Data entries
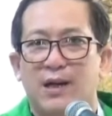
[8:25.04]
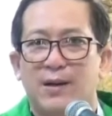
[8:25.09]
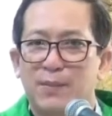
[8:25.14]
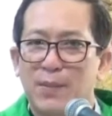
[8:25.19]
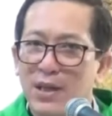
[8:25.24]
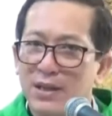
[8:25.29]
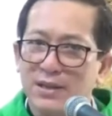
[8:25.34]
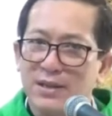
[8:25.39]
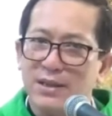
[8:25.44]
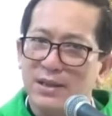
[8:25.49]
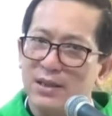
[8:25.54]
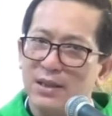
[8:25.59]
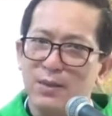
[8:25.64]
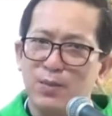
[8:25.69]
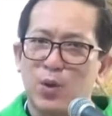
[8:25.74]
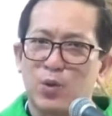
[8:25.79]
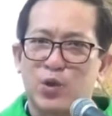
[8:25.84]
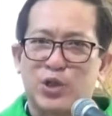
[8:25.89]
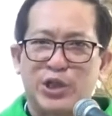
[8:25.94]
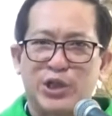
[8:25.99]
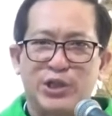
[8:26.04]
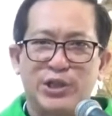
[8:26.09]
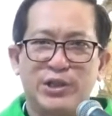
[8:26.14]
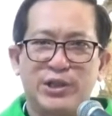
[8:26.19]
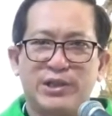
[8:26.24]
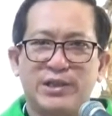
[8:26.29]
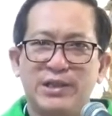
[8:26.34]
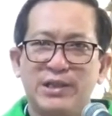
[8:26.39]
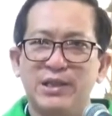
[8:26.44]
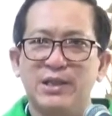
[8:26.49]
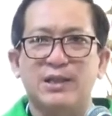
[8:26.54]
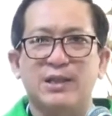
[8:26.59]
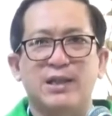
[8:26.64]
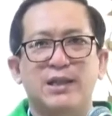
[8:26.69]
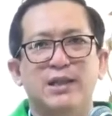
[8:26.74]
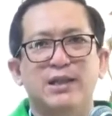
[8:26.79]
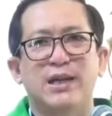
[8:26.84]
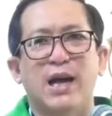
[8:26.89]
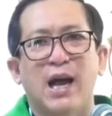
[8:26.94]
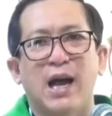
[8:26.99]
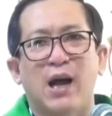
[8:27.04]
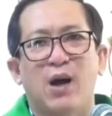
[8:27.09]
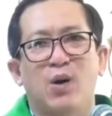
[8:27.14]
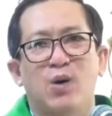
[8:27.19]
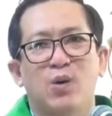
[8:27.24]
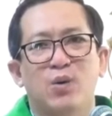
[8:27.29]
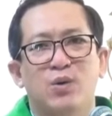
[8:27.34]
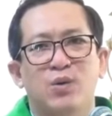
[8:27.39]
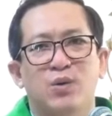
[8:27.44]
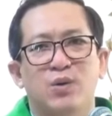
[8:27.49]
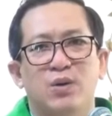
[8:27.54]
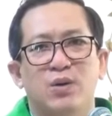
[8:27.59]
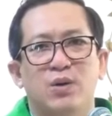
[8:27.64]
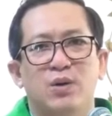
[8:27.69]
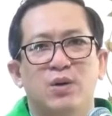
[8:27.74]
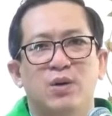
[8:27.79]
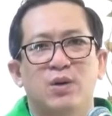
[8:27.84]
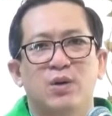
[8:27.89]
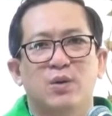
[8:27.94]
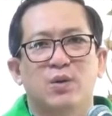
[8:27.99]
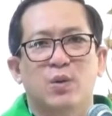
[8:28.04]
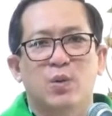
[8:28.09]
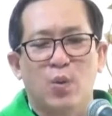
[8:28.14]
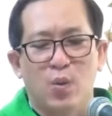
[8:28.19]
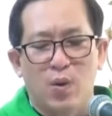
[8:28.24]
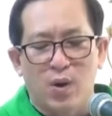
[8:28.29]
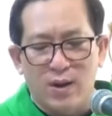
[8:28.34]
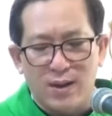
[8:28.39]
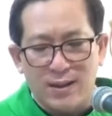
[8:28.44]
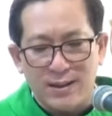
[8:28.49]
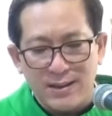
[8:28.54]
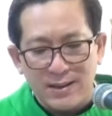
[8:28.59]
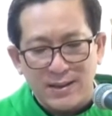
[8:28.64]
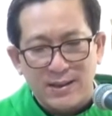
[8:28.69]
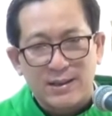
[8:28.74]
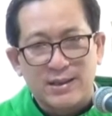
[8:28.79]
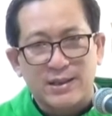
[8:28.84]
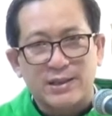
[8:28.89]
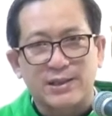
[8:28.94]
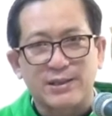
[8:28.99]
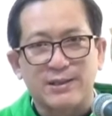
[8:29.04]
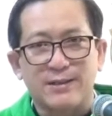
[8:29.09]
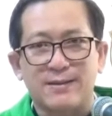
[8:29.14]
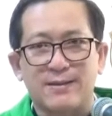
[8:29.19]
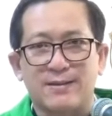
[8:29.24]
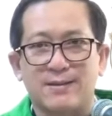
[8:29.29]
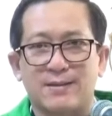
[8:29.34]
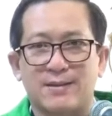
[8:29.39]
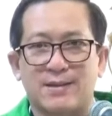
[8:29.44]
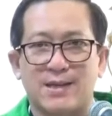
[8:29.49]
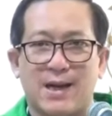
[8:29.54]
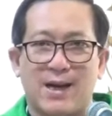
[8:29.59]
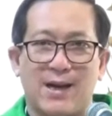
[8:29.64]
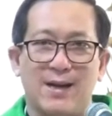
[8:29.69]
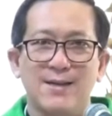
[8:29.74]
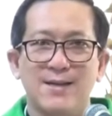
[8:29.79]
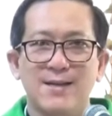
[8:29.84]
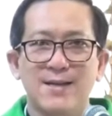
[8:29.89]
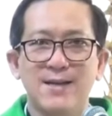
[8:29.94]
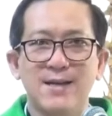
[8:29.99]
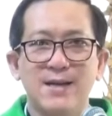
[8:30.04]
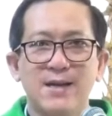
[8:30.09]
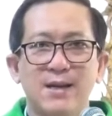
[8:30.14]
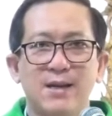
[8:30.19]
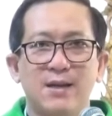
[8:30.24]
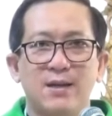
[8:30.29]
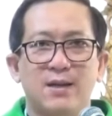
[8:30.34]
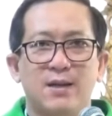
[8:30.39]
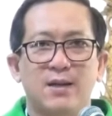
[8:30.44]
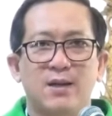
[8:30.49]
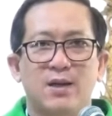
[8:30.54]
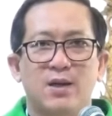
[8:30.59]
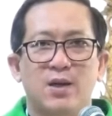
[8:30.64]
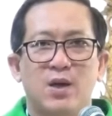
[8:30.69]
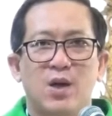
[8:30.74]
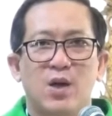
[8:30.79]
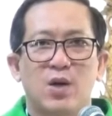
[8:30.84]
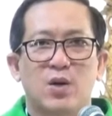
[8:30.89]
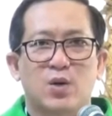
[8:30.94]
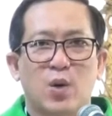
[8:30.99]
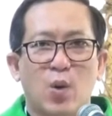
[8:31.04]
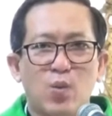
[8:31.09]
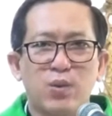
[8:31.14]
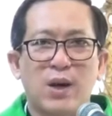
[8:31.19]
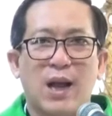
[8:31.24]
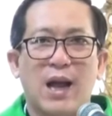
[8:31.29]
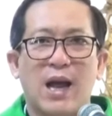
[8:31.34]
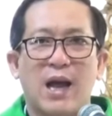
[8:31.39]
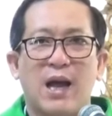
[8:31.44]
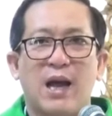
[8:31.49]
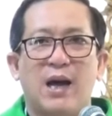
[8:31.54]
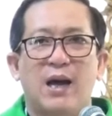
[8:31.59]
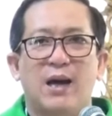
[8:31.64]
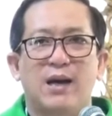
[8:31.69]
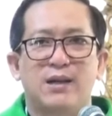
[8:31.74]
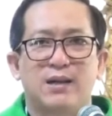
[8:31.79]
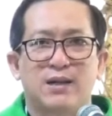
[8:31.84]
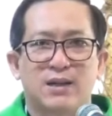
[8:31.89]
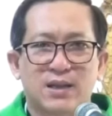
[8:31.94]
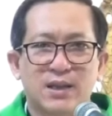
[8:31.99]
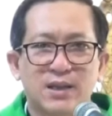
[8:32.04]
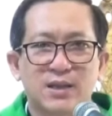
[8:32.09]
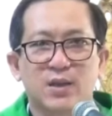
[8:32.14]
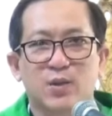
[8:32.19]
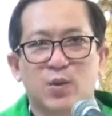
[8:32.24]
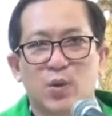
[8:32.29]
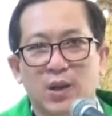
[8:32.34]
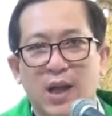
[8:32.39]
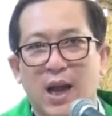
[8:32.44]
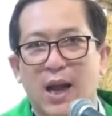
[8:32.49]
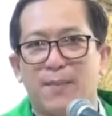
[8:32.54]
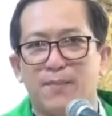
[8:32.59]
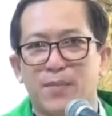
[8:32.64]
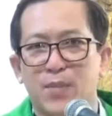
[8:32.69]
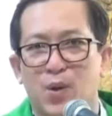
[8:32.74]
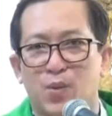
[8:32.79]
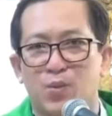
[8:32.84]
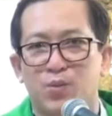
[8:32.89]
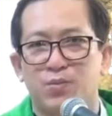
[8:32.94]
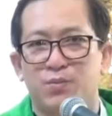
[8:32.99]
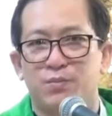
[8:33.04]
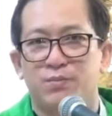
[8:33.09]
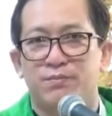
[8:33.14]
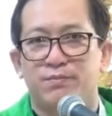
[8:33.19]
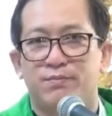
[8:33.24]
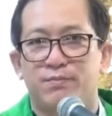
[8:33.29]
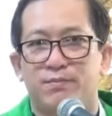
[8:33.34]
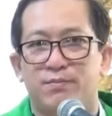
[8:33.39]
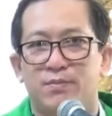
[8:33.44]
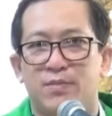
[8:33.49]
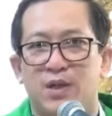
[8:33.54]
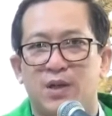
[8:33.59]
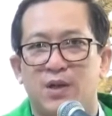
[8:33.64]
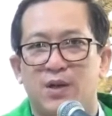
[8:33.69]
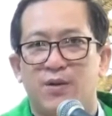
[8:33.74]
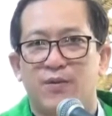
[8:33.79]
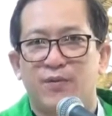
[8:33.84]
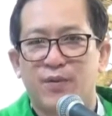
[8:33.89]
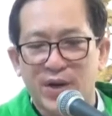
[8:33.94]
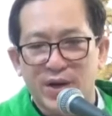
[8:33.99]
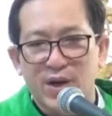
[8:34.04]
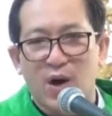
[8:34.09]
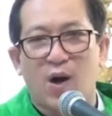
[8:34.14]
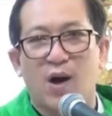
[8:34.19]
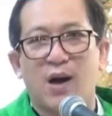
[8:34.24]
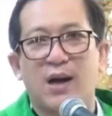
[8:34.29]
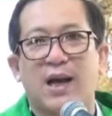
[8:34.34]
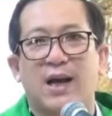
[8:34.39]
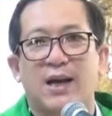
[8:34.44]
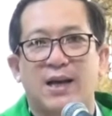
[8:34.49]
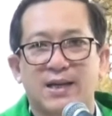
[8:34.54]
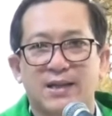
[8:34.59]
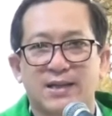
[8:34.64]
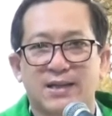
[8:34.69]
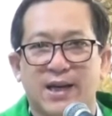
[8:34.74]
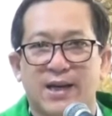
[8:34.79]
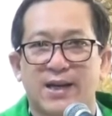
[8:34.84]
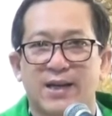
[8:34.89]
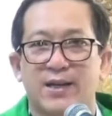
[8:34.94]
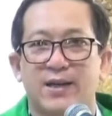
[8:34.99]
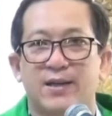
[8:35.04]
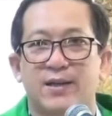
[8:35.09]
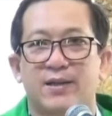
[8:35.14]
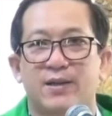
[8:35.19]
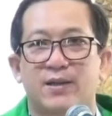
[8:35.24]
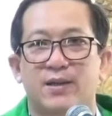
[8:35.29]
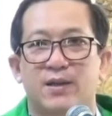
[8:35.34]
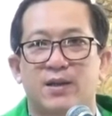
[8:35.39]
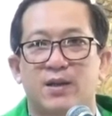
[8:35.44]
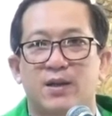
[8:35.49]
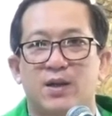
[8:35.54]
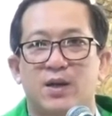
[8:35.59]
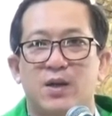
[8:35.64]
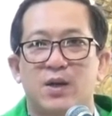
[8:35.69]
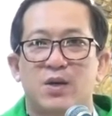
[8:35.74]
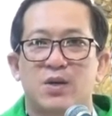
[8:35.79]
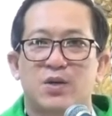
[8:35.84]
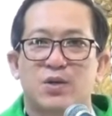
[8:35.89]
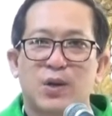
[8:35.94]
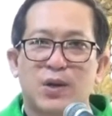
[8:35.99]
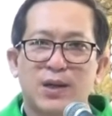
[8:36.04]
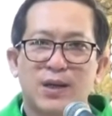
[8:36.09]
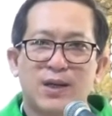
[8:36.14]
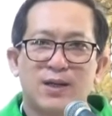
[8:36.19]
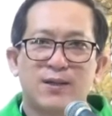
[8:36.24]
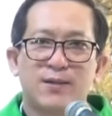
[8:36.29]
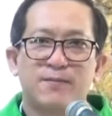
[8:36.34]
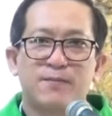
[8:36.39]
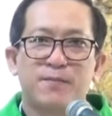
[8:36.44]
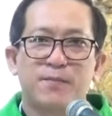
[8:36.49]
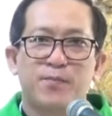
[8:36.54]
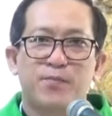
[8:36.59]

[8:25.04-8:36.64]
bất cứ một sự khước từ nào của sự sẻ chia cũng là hình thức của tham nhũng, vì đó là ích kỷ. Cho nên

Work to complete:
Print every line above exactly as given, but not the pictures.

Exercise output:
[8:25.04]
[8:25.09]
[8:25.14]
[8:25.19]
[8:25.24]
[8:25.29]
[8:25.34]
[8:25.39]
[8:25.44]
[8:25.49]
[8:25.54]
[8:25.59]
[8:25.64]
[8:25.69]
[8:25.74]
[8:25.79]
[8:25.84]
[8:25.89]
[8:25.94]
[8:25.99]
[8:26.04]
[8:26.09]
[8:26.14]
[8:26.19]
[8:26.24]
[8:26.29]
[8:26.34]
[8:26.39]
[8:26.44]
[8:26.49]
[8:26.54]
[8:26.59]
[8:26.64]
[8:26.69]
[8:26.74]
[8:26.79]
[8:26.84]
[8:26.89]
[8:26.94]
[8:26.99]
[8:27.04]
[8:27.09]
[8:27.14]
[8:27.19]
[8:27.24]
[8:27.29]
[8:27.34]
[8:27.39]
[8:27.44]
[8:27.49]
[8:27.54]
[8:27.59]
[8:27.64]
[8:27.69]
[8:27.74]
[8:27.79]
[8:27.84]
[8:27.89]
[8:27.94]
[8:27.99]
[8:28.04]
[8:28.09]
[8:28.14]
[8:28.19]
[8:28.24]
[8:28.29]
[8:28.34]
[8:28.39]
[8:28.44]
[8:28.49]
[8:28.54]
[8:28.59]
[8:28.64]
[8:28.69]
[8:28.74]
[8:28.79]
[8:28.84]
[8:28.89]
[8:28.94]
[8:28.99]
[8:29.04]
[8:29.09]
[8:29.14]
[8:29.19]
[8:29.24]
[8:29.29]
[8:29.34]
[8:29.39]
[8:29.44]
[8:29.49]
[8:29.54]
[8:29.59]
[8:29.64]
[8:29.69]
[8:29.74]
[8:29.79]
[8:29.84]
[8:29.89]
[8:29.94]
[8:29.99]
[8:30.04]
[8:30.09]
[8:30.14]
[8:30.19]
[8:30.24]
[8:30.29]
[8:30.34]
[8:30.39]
[8:30.44]
[8:30.49]
[8:30.54]
[8:30.59]
[8:30.64]
[8:30.69]
[8:30.74]
[8:30.79]
[8:30.84]
[8:30.89]
[8:30.94]
[8:30.99]
[8:31.04]
[8:31.09]
[8:31.14]
[8:31.19]
[8:31.24]
[8:31.29]
[8:31.34]
[8:31.39]
[8:31.44]
[8:31.49]
[8:31.54]
[8:31.59]
[8:31.64]
[8:31.69]
[8:31.74]
[8:31.79]
[8:31.84]
[8:31.89]
[8:31.94]
[8:31.99]
[8:32.04]
[8:32.09]
[8:32.14]
[8:32.19]
[8:32.24]
[8:32.29]
[8:32.34]
[8:32.39]
[8:32.44]
[8:32.49]
[8:32.54]
[8:32.59]
[8:32.64]
[8:32.69]
[8:32.74]
[8:32.79]
[8:32.84]
[8:32.89]
[8:32.94]
[8:32.99]
[8:33.04]
[8:33.09]
[8:33.14]
[8:33.19]
[8:33.24]
[8:33.29]
[8:33.34]
[8:33.39]
[8:33.44]
[8:33.49]
[8:33.54]
[8:33.59]
[8:33.64]
[8:33.69]
[8:33.74]
[8:33.79]
[8:33.84]
[8:33.89]
[8:33.94]
[8:33.99]
[8:34.04]
[8:34.09]
[8:34.14]
[8:34.19]
[8:34.24]
[8:34.29]
[8:34.34]
[8:34.39]
[8:34.44]
[8:34.49]
[8:34.54]
[8:34.59]
[8:34.64]
[8:34.69]
[8:34.74]
[8:34.79]
[8:34.84]
[8:34.89]
[8:34.94]
[8:34.99]
[8:35.04]
[8:35.09]
[8:35.14]
[8:35.19]
[8:35.24]
[8:35.29]
[8:35.34]
[8:35.39]
[8:35.44]
[8:35.49]
[8:35.54]
[8:35.59]
[8:35.64]
[8:35.69]
[8:35.74]
[8:35.79]
[8:35.84]
[8:35.89]
[8:35.94]
[8:35.99]
[8:36.04]
[8:36.09]
[8:36.14]
[8:36.19]
[8:36.24]
[8:36.29]
[8:36.34]
[8:36.39]
[8:36.44]
[8:36.49]
[8:36.54]
[8:36.59]

[8:25.04-8:36.64]
bất cứ một sự khước từ nào của sự sẻ chia cũng là hình thức của tham nhũng, vì đó là ích kỷ. Cho nên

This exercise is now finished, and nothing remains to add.